Goal of the exercise:
Nothing but the images is to be left out of your exact copy of the entries.

** Records provided follows **

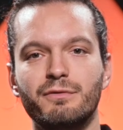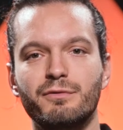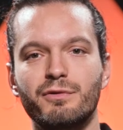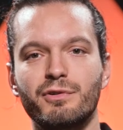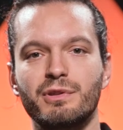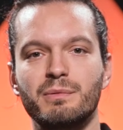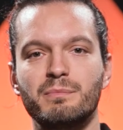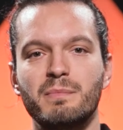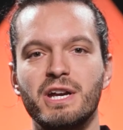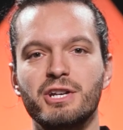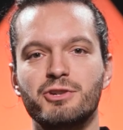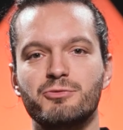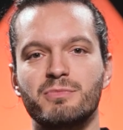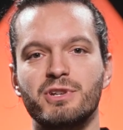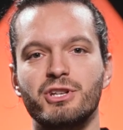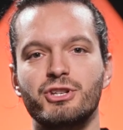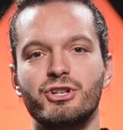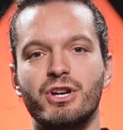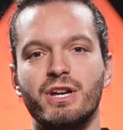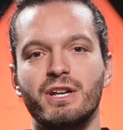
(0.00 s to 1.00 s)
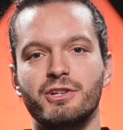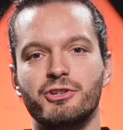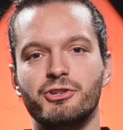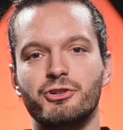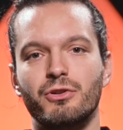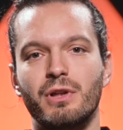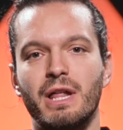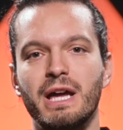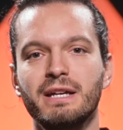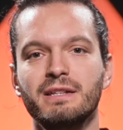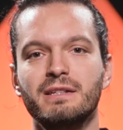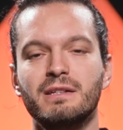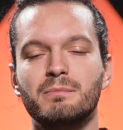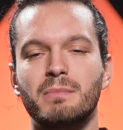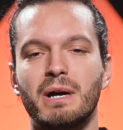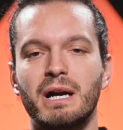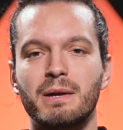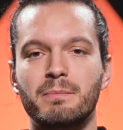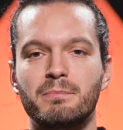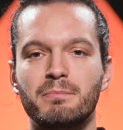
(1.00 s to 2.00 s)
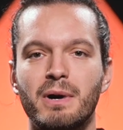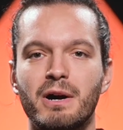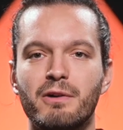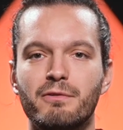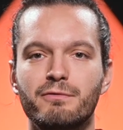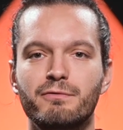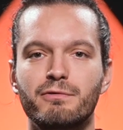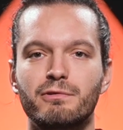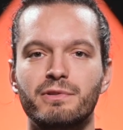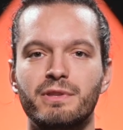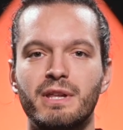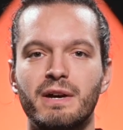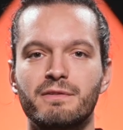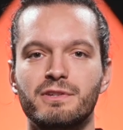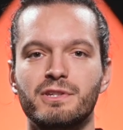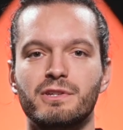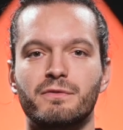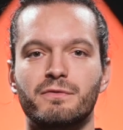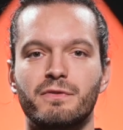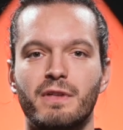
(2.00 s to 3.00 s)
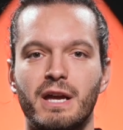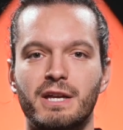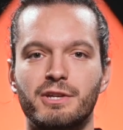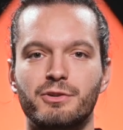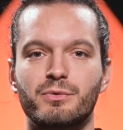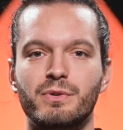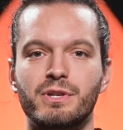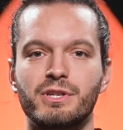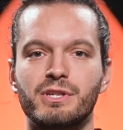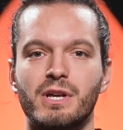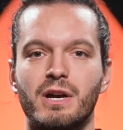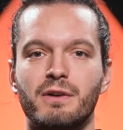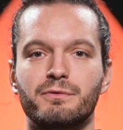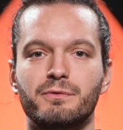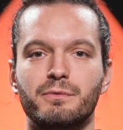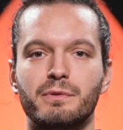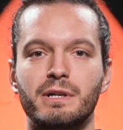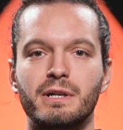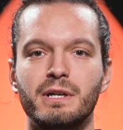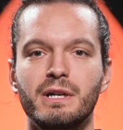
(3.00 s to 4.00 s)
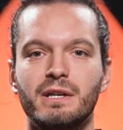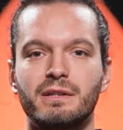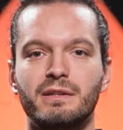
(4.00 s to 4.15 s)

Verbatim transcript: from the measurement chain is collected by a powerful Dewesoft X three software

** End of Records provided **

Result of this exercise:
(0.00 s to 1.00 s)
(1.00 s to 2.00 s)
(2.00 s to 3.00 s)
(3.00 s to 4.00 s)
(4.00 s to 4.15 s)

Verbatim transcript: from the measurement chain is collected by a powerful Dewesoft X three software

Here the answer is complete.